Peruvian Pepper (Schinus molle)
Peruvian pepper or Schinus molle is an evergreen tree that grows up to 50 feet and large. Molle grows from 30-40 ft. (9.1-12.2 m) tall, with pinnately compound, linear leaves that are 6-12 in. (15.2-30.5 cm) long, with 2.5 in. (6.4 cm) long, sessile, lanceolate to linear, entire leaflets and flowers on a hanging panicle that can grow 11.8 in. (30 cm) long. The flowers are off white to yellow in color and less than 0.12 in. (3 mm) across and fruits are round with pink to reddish turning black when mature with a strong pepper scent when crushed.
Hawthorn Trees (Crataegus)
The hawthorn comprises a group of shrubs and small trees, chiefly growing in the north temperate zone. Hawthorns are especially abundant in central and southern Europe, western Asia, northwestern Africa, and North America. The name derives from the Anglo-Saxon word hægthorn, meaning “hedge.” Many species are cultivated for ornament in parks and gardens for their attractive flowers and fruits.
American Holly Tree (Ilex opaca)
American Holly is an upright, pyramidal, evergreen tree that slowly matures to 15-30′ in cultivation, often a bit larger in the wild. It is native to the eastern and central United States where it may be found growing in moist woods, forest bottomland, and swamp perimeters plus some coastal dunes. This is the Christmas holly whose berries are typically collected for ornamentation (“decking the halls” as it were). The berries will remain on the bush well into winter, sometimes anchoring snow which then weighs down branches and can break off entire limbs.
Red Berry Mistletoe (Viscum cruciatum)
Red-berry Mistletoe (Viscum cruciatum) is a photosynthetic plant that lives on a variety of trees including oaks, fruit trees, and vines. These plants have leathery leaves that grow in opposite pairs, with 3-7 parallel veins running the length. They are 4-petaled, green, and very small, borne in small clusters. Berries start out green becoming translucent red when ripe. The red-berried mistletoe thrives in much of Spain, especially in mountainous areas of the north such as the Sierra de Grazalema.
Sumac Trees and Shrubs (Rhus)
Sumacs have been planted in North America for landscape use since colonial times. Native to the eastern United States, species of sumac have long been popular as occasional ornamental plants valued for their attractive fall coloring and dense fruit clusters. Although most species are tall, many types make wonderful well-behaved shrubs that can be planted in a sunny border or near a patio or deck.
Red Heavenly Bamboo Berries (Nandina Domestica)
They will be sending us some beautiful Nandina Domestica in the fall that can be planted in the landscape now. There are many varieties of this plant to choose from and they each have different features. This plant blooms in the late spring and has ornamental fruits. It has upright unbranched cane-like growth up to 7 feet (2.1 meters) tall but can become leggy unless pruned.
Mulberry Trees (Morus)
Mulberry trees are deciduous, meaning they lose their leaves annually. There are over ten species of these small to medium-sized trees in the family Moraceae, which also includes the fig tree, and they grow throughout temperate Asia and North America.
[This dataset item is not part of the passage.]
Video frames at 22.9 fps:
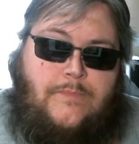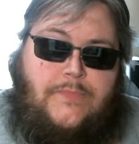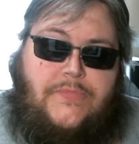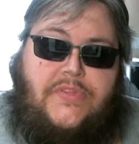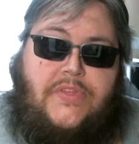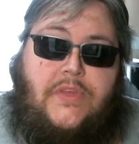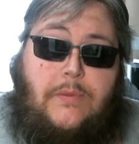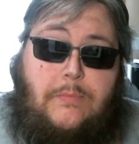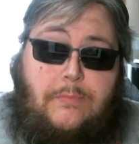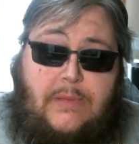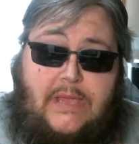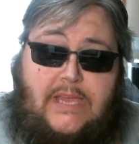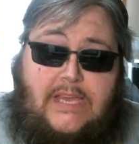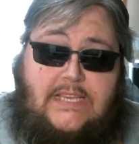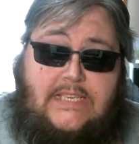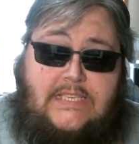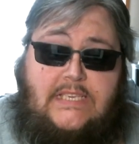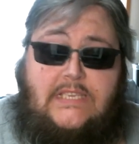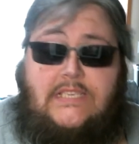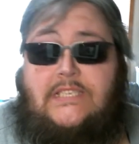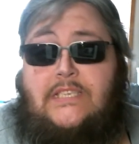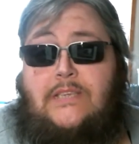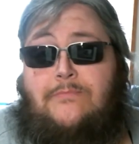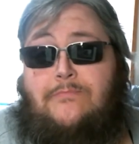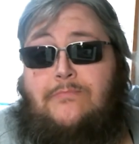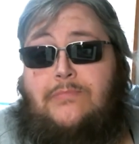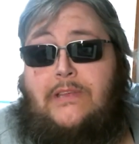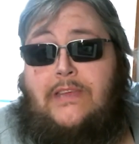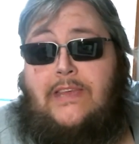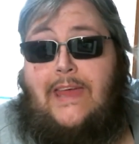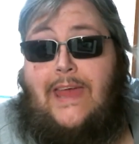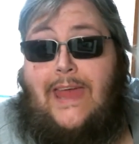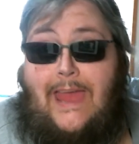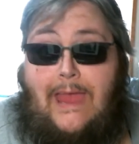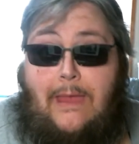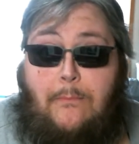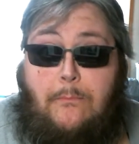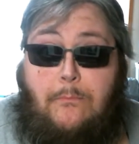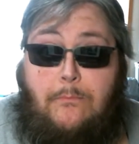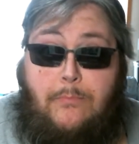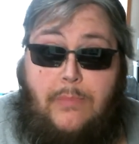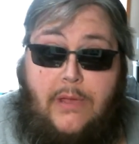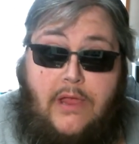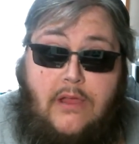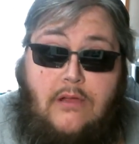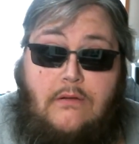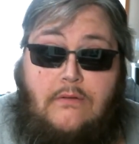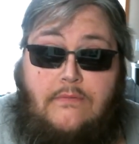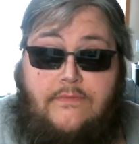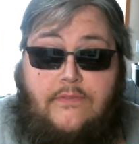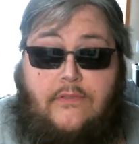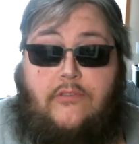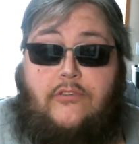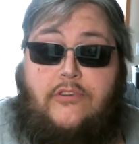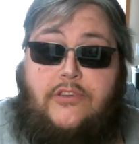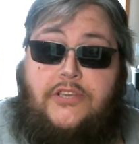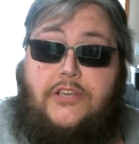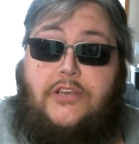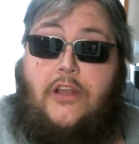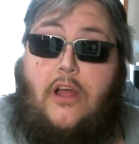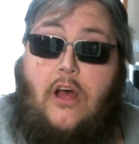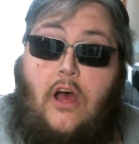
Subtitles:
the bass is simply a bigger version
Several mulberry species are cultivated as ornamentals because of their distinctive lace-like foliage, and several others are raised for their fruits, which were historically considered a valuable food source for silkworms.
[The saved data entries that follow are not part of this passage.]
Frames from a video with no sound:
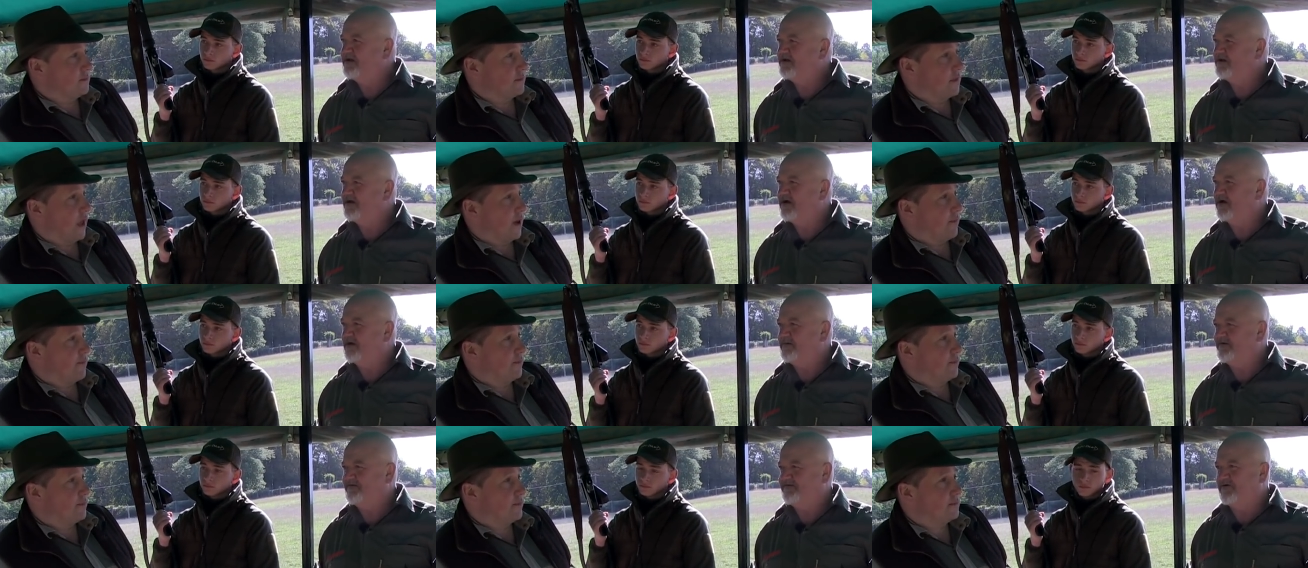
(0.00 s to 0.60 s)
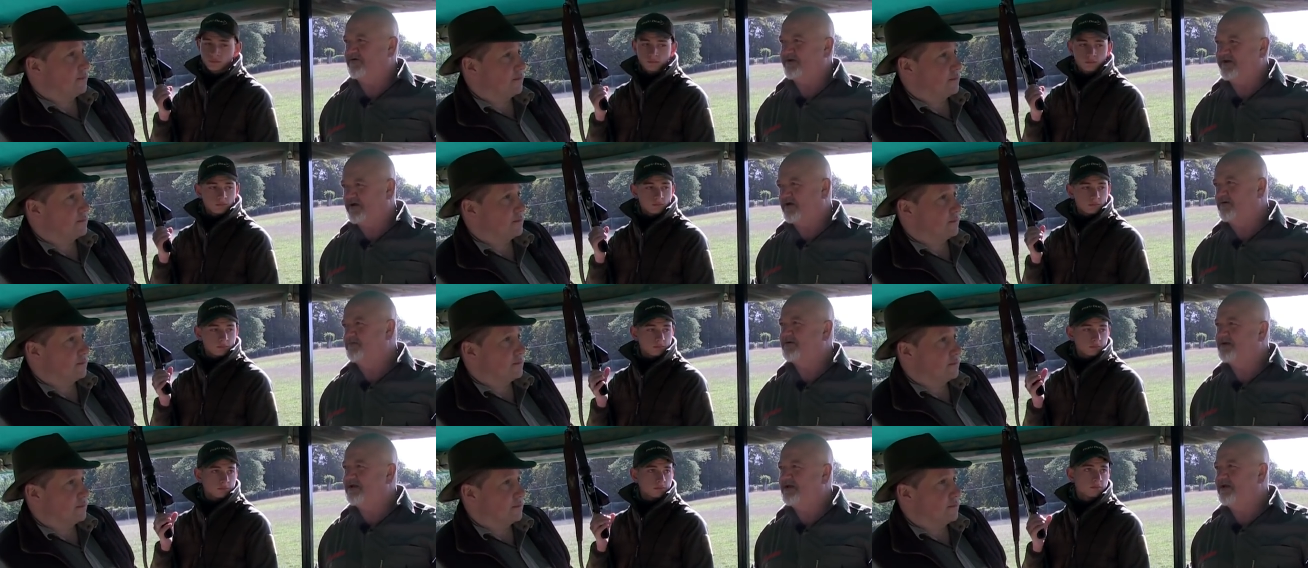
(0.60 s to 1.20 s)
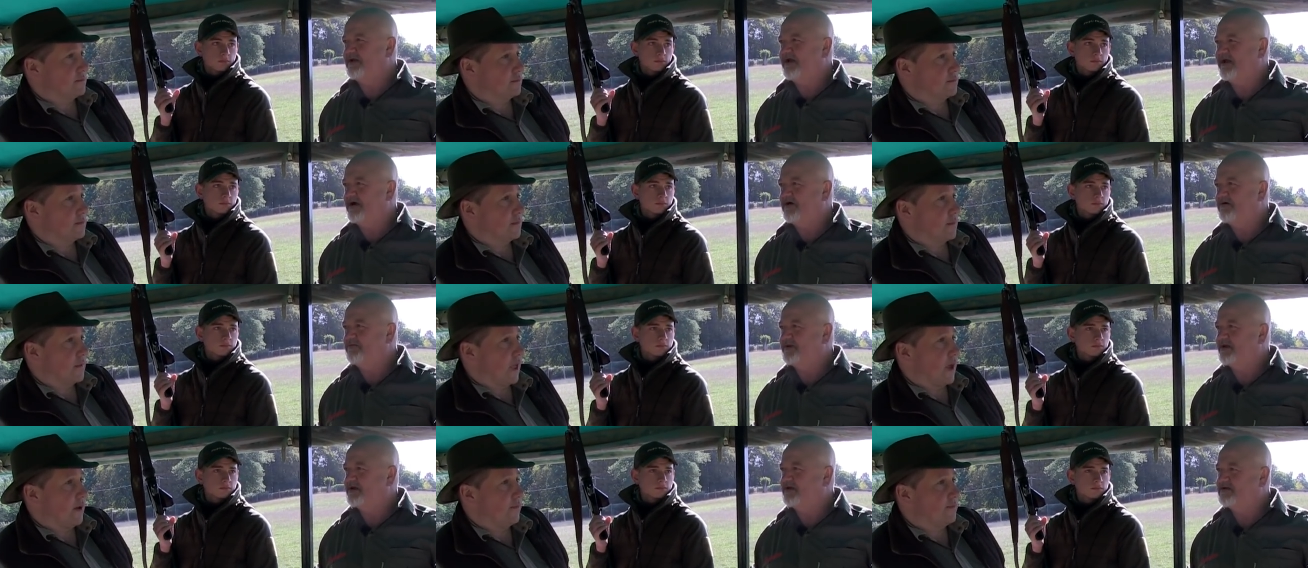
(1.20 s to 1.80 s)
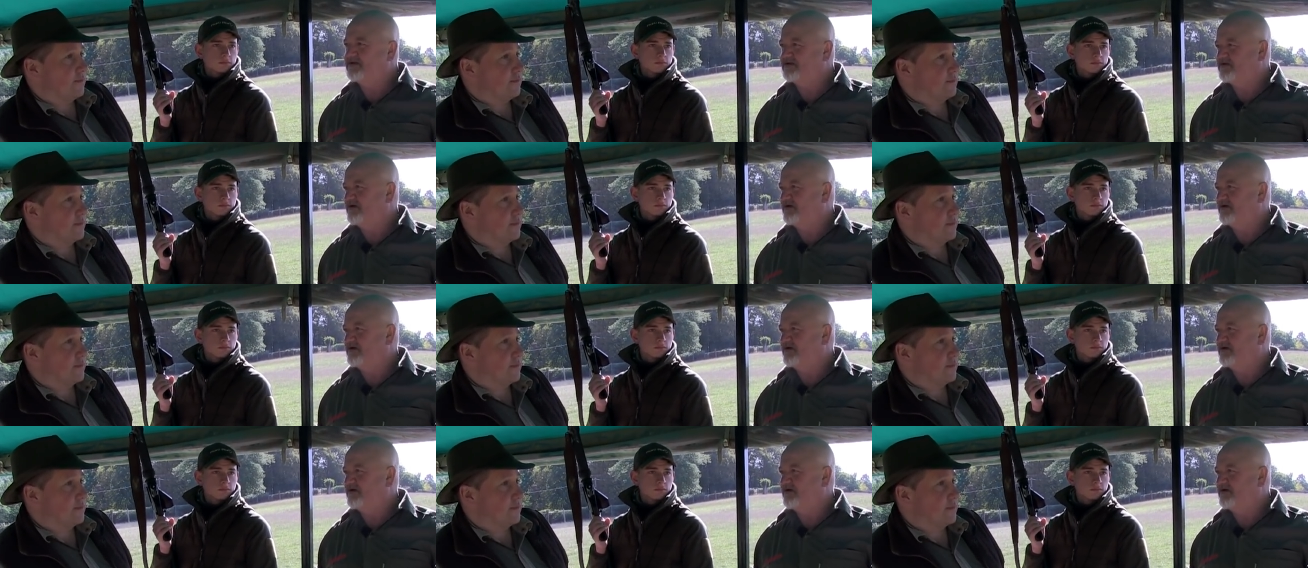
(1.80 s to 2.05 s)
Speaker 1: you know, before they're completely out, because,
Buffalo Berry (Shepherdia)
Buffalo berry, also called Rabbit berry, or Nebraska Current and cultivated in gardens has fruit that is a very hardy shrub with whitish, somewhat thorny branches and small, oblong silvery leaves. It is a very hardy shrub, growing wild along stream banks in the Great Plains of North America with fruit that is a currant-sized, scarlet-red, or golden-yellow berry with a tart flavor. Its berries are used to make meat relish and jelly.